Deep learning offers a promising solution for phishing detection.
In a previous blogpost, we discussed how we use our threat detection methods to identify websites and domains that can cause harm to users and their devices. Furthermore, we expressed how our team of data scientists constantly analyzes a large amount of data traffic (around 1000 billion queries per month) using more than 20 different analysis algorithms and additionally improving the results via human-based inspection.
Our constant research activities drive the technical excellence behind our threat intelligence algorithms. Algorithms which we constantly develop and improve to adapt to the ever-changing threat landscape. In this blogpost we would like to focus on one of our current projects, a project that is highly improving our threat detection technology.
Improving threat detection methods
At cyan, we heavily invest into research projects in order to create in-house threat intelligence know-how that is built into our analysis algorithms. Since more than seven years, we are conducting threat-research together with our research partners SBA, Secure Business Austria and so far, we have participated in more than 5 different research projects together.

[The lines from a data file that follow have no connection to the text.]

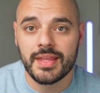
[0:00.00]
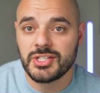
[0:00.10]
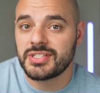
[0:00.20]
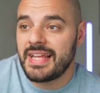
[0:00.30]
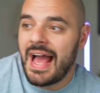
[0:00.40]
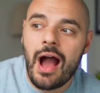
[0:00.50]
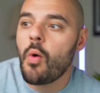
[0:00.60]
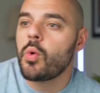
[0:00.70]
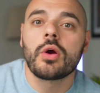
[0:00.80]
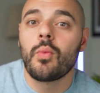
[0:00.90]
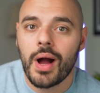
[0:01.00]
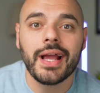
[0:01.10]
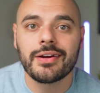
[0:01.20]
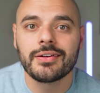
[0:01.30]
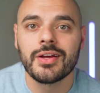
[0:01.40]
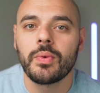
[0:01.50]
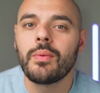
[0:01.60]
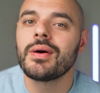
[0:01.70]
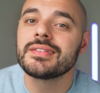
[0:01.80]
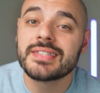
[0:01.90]
It's just how we're wired. We
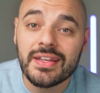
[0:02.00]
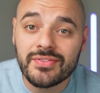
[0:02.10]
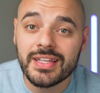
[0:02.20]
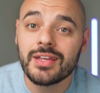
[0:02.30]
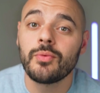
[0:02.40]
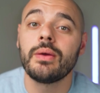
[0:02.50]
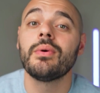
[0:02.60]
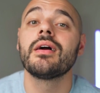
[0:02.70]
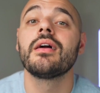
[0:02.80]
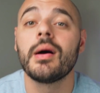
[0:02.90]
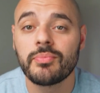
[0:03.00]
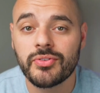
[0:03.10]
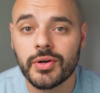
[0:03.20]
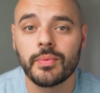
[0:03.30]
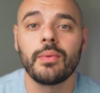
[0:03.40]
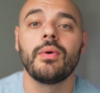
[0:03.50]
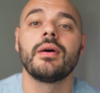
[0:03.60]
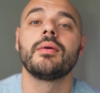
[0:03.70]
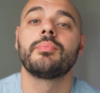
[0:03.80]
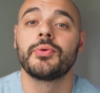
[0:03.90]
want safety, we want comfort, we
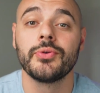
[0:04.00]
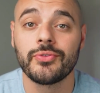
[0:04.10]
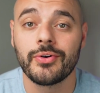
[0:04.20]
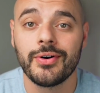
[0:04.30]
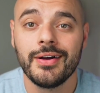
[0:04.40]
want approval.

One of our recent research projects together with SBA is called “Adaptive AI/ML for Dynamic Cybersecurity Systems” (DynAIsec) and is sponsored by FFG, The Austrian Research Promotion Agency . The research project focuses on developing automated, reliable and accurate methods for threat detection and content categorization using machine learning and artificial intelligence. The goal of the project is to significantly improve usage of deep (machine) learning models in their application to solve different security problems, such as phishing detection.
Traditional phishing detection techniques suffer from the deficiency in performance accuracy and inability to detect unknown attacks despite decades of development and improvement. Motivated to solve these problems, many researchers in the cybersecurity domain have shifted their attention to phishing detection based on deep learning techniques. More specifically, deep learning has emerged as a branch of machine learning that offers a promising solution for phishing detection and has improved phishing detection rates. Although there are still two major obstacles for a wide application in solving various phishing problems:
- Developing a production ready solution requires a significant amount of phishing and legitimate website samples which are often not available.
- Small modifications to a known phishing websites might not be detectable by a “deep detection model”, and same is the case for yet unknown phishing websites.
To overcome these obstacles, our research project explores novel techniques for synthetic data generation which can be used in case of insufficient samples of phishing websites. The project also explores techniques for uncovering new patterns in data that can detect clusters of yet unknown phishing websites.
The project is a part of our mission to constantly deliver leading threat detection technology to our customers, meanwhile staying ahead of the ever-evolving threat landscape.